A near-“super-Earth” exoplanet was recently discovered just 137 light-years from Earth, NASA announced, prompting scientists to dig deeper into whether it has the conditions needed to sustain life.
NASA confirmed in a report that the planet, called TOI-715 b, is about one and a half times the width of Earth and orbits within a conservative “habitable zone” around its parent star. press release last week.
NASA defines the habitable zone as the distance from a star that could give a planet the right temperature for liquid water to form on its surface.
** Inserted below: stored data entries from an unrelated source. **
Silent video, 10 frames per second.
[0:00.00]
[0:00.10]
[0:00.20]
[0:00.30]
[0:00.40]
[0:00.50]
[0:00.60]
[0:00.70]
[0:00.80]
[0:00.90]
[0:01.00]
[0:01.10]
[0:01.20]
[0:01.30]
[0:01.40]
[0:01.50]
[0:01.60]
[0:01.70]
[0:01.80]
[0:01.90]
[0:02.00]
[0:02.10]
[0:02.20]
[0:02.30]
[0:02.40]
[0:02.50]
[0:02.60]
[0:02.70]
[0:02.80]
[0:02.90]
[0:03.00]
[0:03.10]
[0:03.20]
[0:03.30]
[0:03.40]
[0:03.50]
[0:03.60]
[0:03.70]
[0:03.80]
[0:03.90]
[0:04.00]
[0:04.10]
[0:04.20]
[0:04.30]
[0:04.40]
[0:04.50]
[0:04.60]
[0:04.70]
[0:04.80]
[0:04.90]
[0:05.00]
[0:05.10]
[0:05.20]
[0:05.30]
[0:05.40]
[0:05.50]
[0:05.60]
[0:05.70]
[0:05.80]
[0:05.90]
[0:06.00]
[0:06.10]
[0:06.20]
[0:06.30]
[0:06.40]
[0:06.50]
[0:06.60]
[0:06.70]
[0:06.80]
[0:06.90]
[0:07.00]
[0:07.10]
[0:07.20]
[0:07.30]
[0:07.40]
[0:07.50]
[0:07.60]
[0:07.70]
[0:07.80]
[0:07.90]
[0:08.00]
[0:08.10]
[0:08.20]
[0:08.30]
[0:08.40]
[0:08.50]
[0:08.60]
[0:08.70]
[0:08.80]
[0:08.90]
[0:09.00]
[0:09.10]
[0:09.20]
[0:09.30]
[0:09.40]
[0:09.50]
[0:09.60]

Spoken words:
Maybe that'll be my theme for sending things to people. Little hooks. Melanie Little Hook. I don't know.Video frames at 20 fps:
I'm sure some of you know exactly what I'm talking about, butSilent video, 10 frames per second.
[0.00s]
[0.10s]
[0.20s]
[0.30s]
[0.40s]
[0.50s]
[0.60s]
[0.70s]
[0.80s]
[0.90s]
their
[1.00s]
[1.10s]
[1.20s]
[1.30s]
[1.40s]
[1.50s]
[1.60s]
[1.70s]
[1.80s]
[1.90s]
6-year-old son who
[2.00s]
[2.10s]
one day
Astronomers noted that other factors would have to line up for the planet to have a suitable atmosphere, although the planet's position in the region puts it in a “prime position” from its parent star.
Its parent star is a red dwarf that is smaller and cooler than Earth's Sun, allowing the planet to “come closer” and have a tighter orbit. This orbit means that the planet's “year” is equal to 19 Earth days, which makes it easy to discover and monitor the planet repeatedly, according to the agency.
NASA said the planet was discovered by TESS, or the Transiting Exoplanet Survey Satellite, which was launched in 2018. TESS has discovered a series of other exoplanets in the habitable zone that can be closely observed by NASA's James Webb Space Telescope.
The discovered system may also include a second Earth-sized planet, which may also be within the habitable zone. NASA indicated that if this is confirmed, it will be the smallest planet in the habitable zone discovered by TESS so far.